In order to reinforce a struggling export sector, Colombia’s government is creating a $175 million direct credit line for companies engaged in “producing, marketing or promoting goods and services allocated for export.”
The credit line will be managed by development bank Bancoldex and the Ministry of Trade, where funds will be primarily geared towards the “purchase of raw materials, supplies, inventories and other operating expenses; the purchase or leasing of warehouses, machinery and equipment, or vehicles; and adjustments or improvements of facilities and shops,” said Bancoldex president, Luis Fernando Castro.
Castro went on to describe how the distribution of these funds to a variety of Colombian export companies should serve to “increase productivity, bring about modernization and promote a competitive sector.”
Loans will be categorized into working capital investment and modernization loans, which will have two and three year terms, respectively.

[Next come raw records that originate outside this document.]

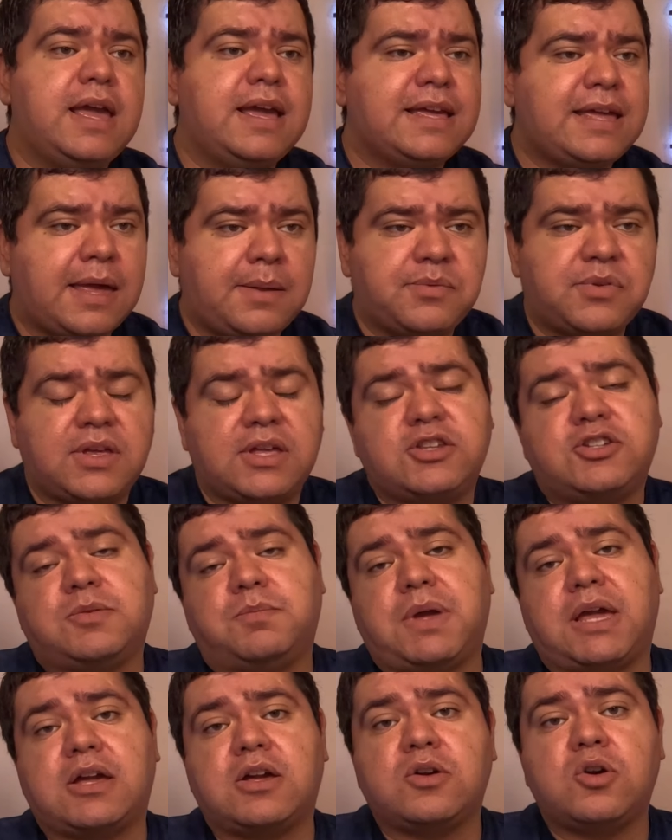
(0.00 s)
keeps the
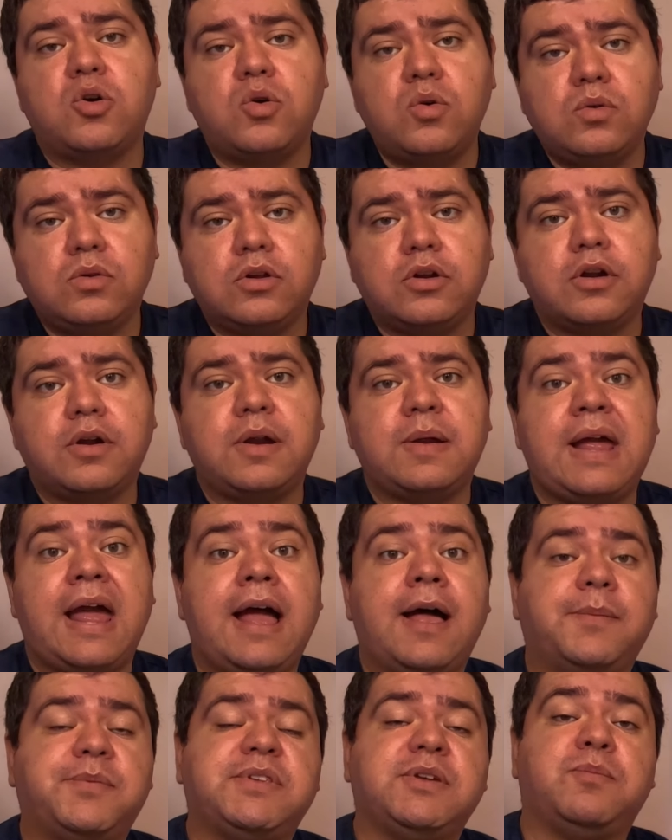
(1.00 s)
engine bay cooler,
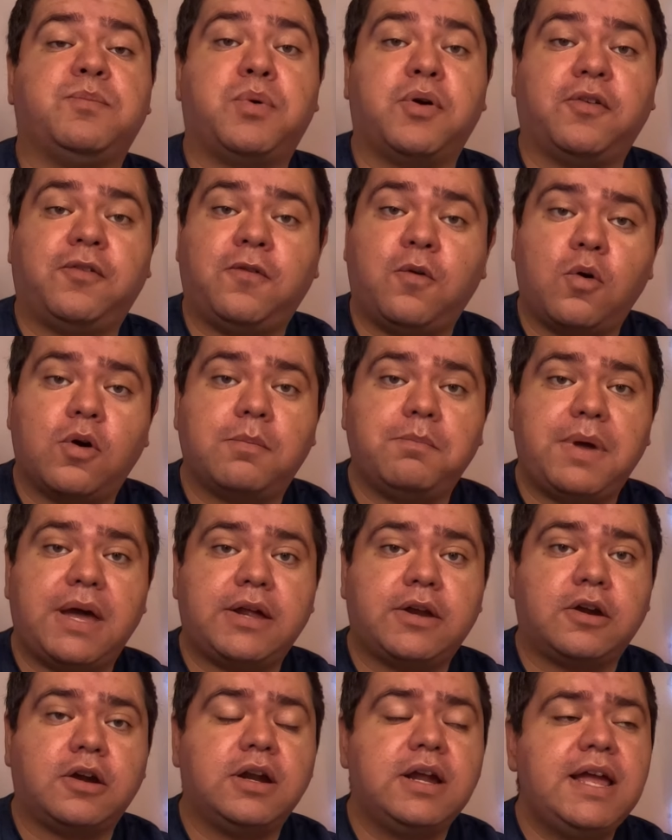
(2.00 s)
helps it perform
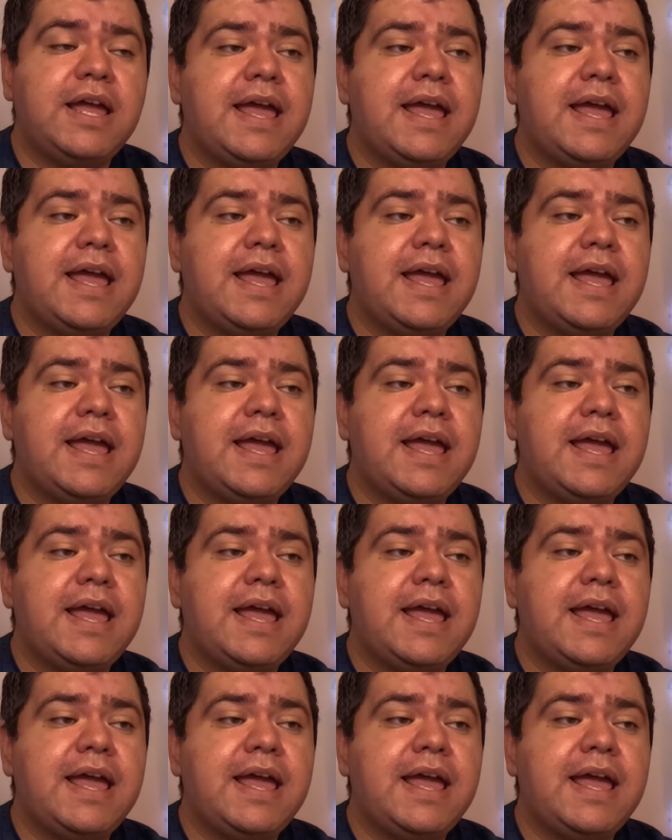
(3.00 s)
better.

Credit may also be used for the consolidation or replacement of company liabilities.
Bancoldex will also be creating a $50 million credit line to help hedge exchange rate risks for companies that receive payment in US dollars.
“For a Colombian company that receives payment from their foreign sales in dollars, acquiring a loan in that currency would allow it to have what is called a natural hedge, because the money received and paid are in the same currency, reducing or mitigating currency risk, “said Castro.
This ex-change rate fund will give Colombian exporters lower borrowing costs relative to borrowing directly in Colombian pesos, helping them compete more efficiently on a global scale.